PROBLEM REQUIREMENTS =>
Each record needs to be transcribed word for word, though without its pictures.

Entries taken from a collection =>
========

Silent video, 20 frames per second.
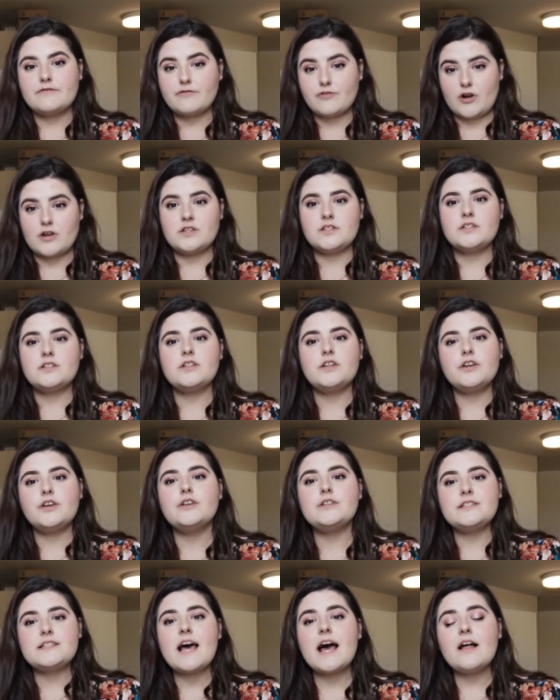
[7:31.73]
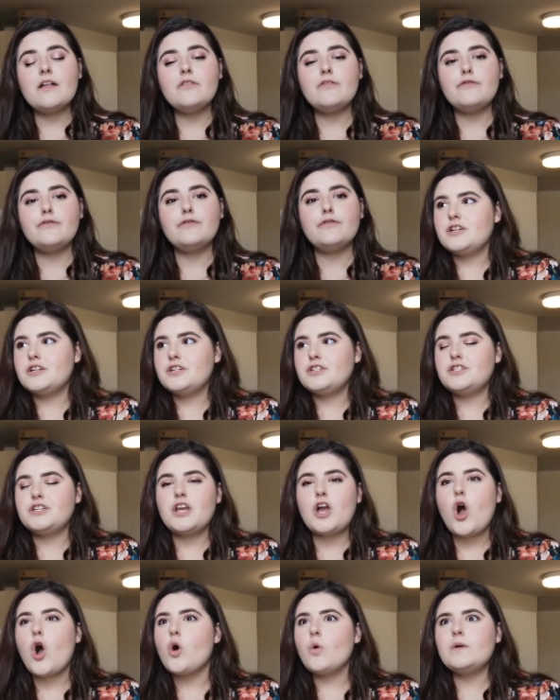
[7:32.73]
front to herself.
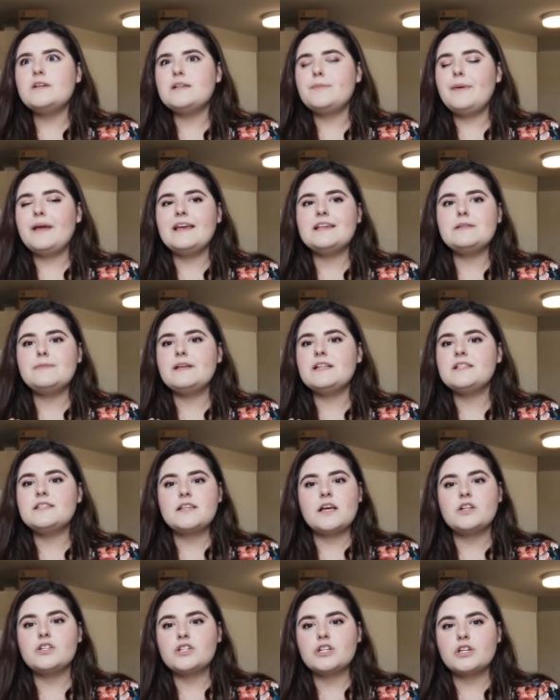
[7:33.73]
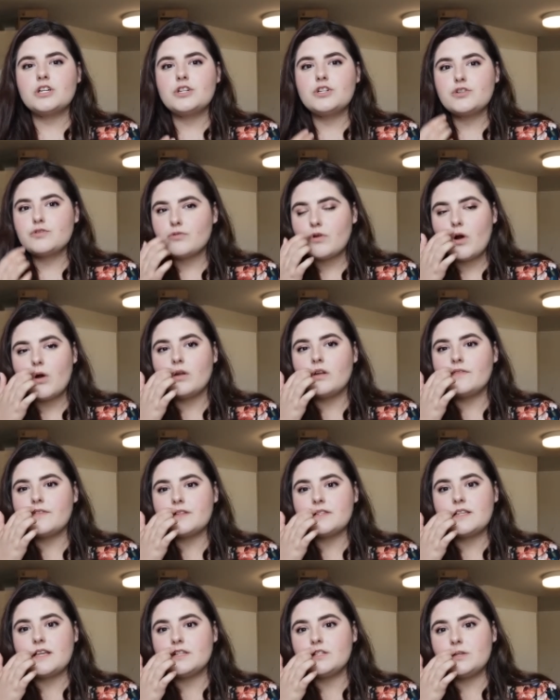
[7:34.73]
She always appears to be in such control of
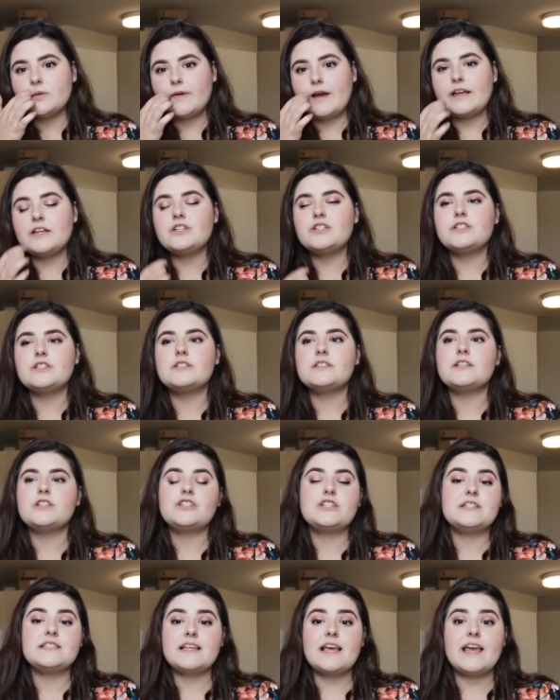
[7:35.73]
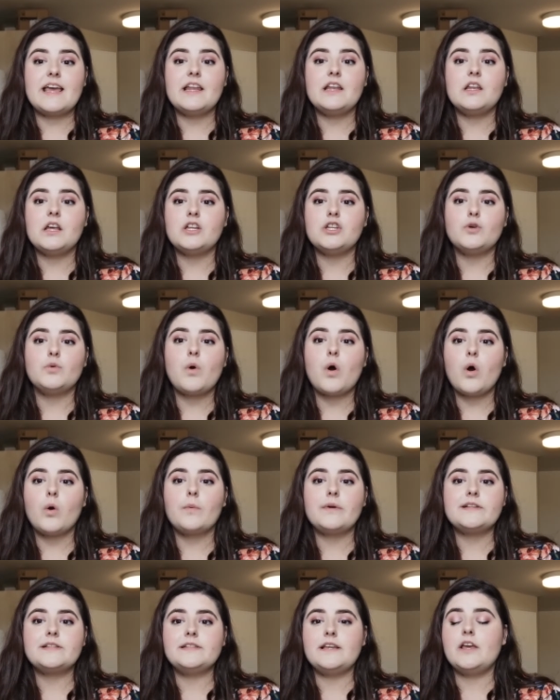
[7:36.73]
the situations that she's in, and you
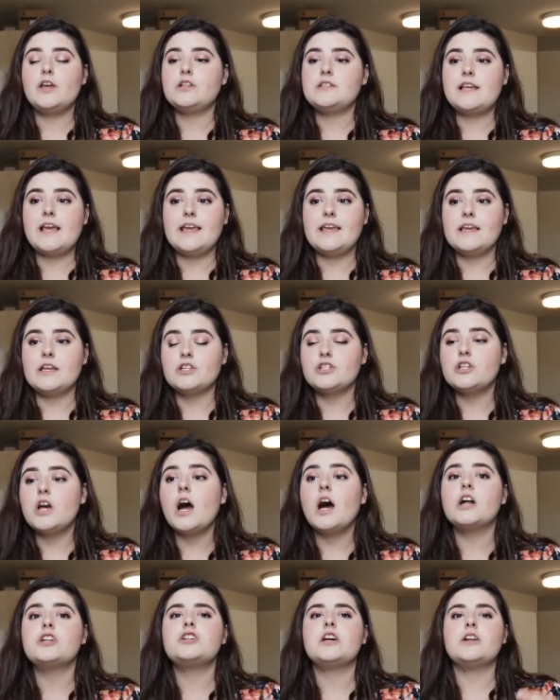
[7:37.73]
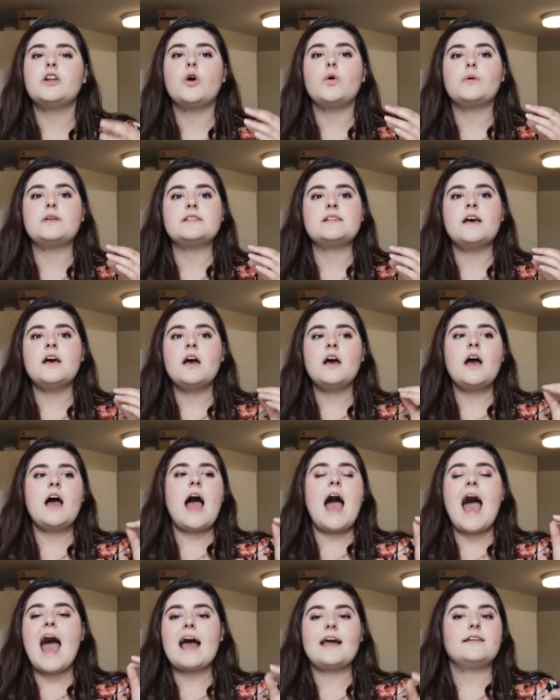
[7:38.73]
always see her taking charge and always
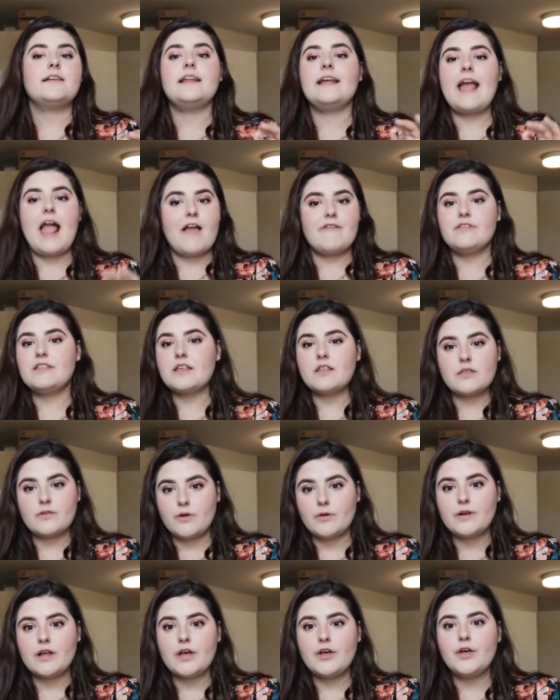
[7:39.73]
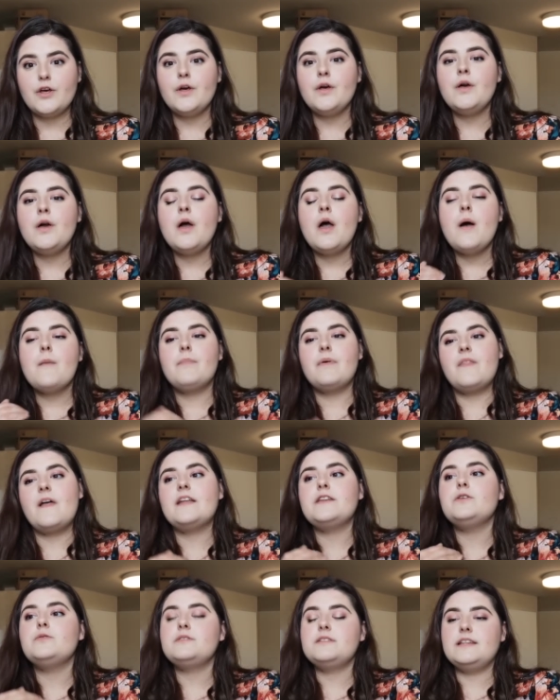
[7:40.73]
handling everything thrown at her. But
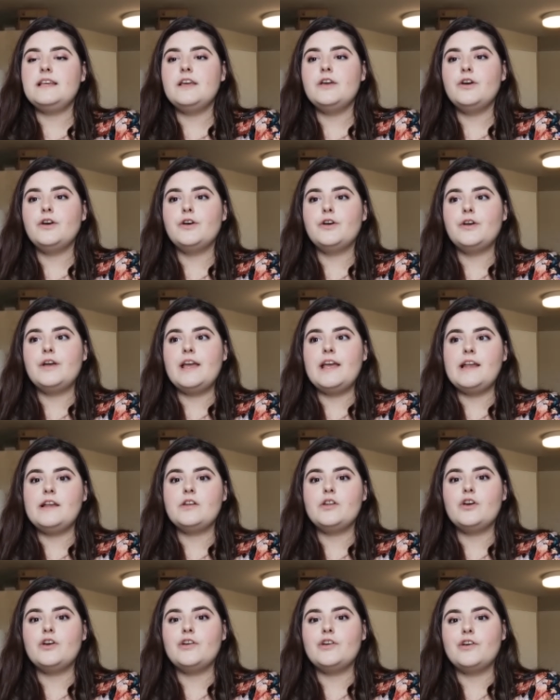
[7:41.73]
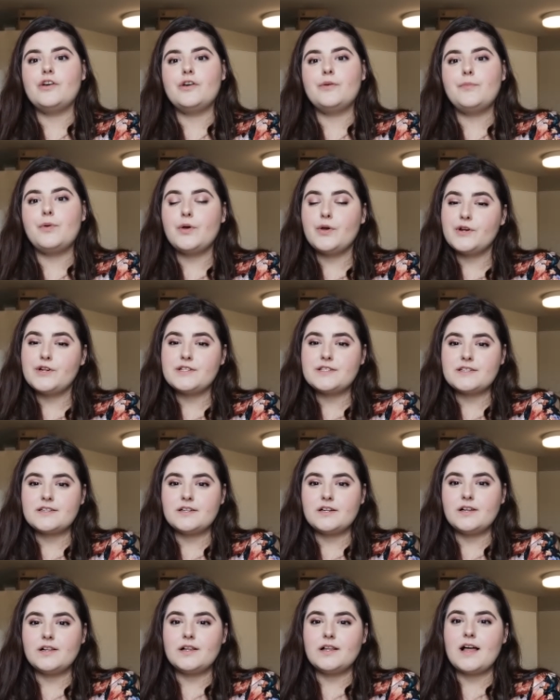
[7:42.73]
then you see her in her
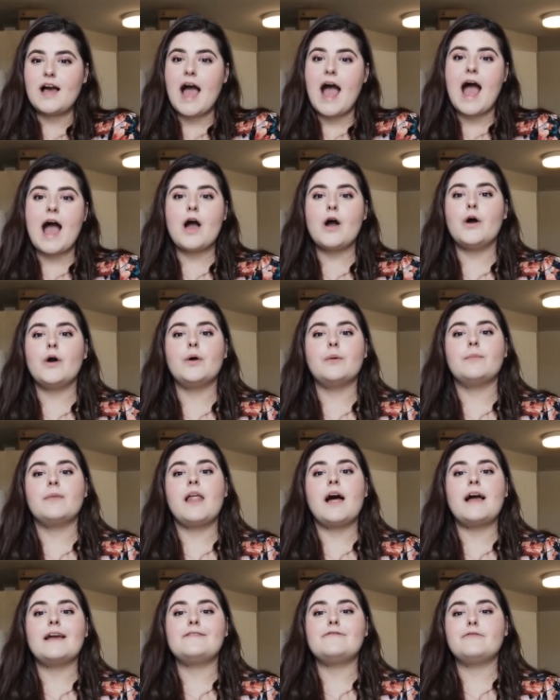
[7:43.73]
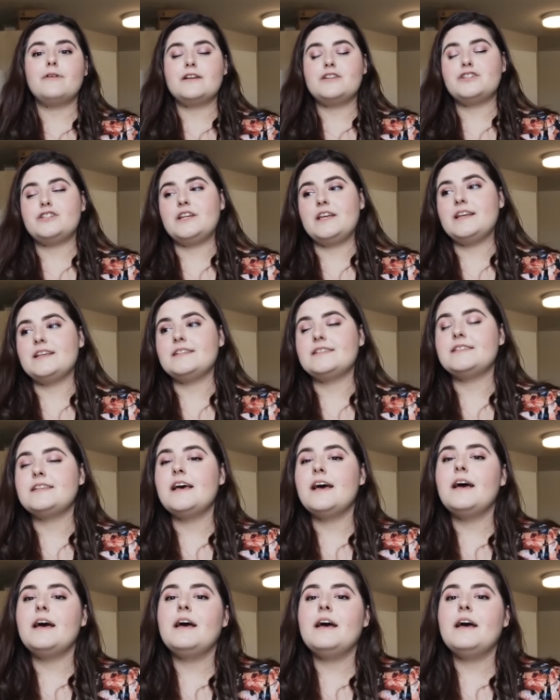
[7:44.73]
personal at-home life when she is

========

OUTPUT FOR THIS EXERCISE =>
Silent video, 20 frames per second.
[7:31.73]
[7:32.73]
front to herself.
[7:33.73]
[7:34.73]
She always appears to be in such control of
[7:35.73]
[7:36.73]
the situations that she's in, and you
[7:37.73]
[7:38.73]
always see her taking charge and always
[7:39.73]
[7:40.73]
handling everything thrown at her. But
[7:41.73]
[7:42.73]
then you see her in her
[7:43.73]
[7:44.73]
personal at-home life when she is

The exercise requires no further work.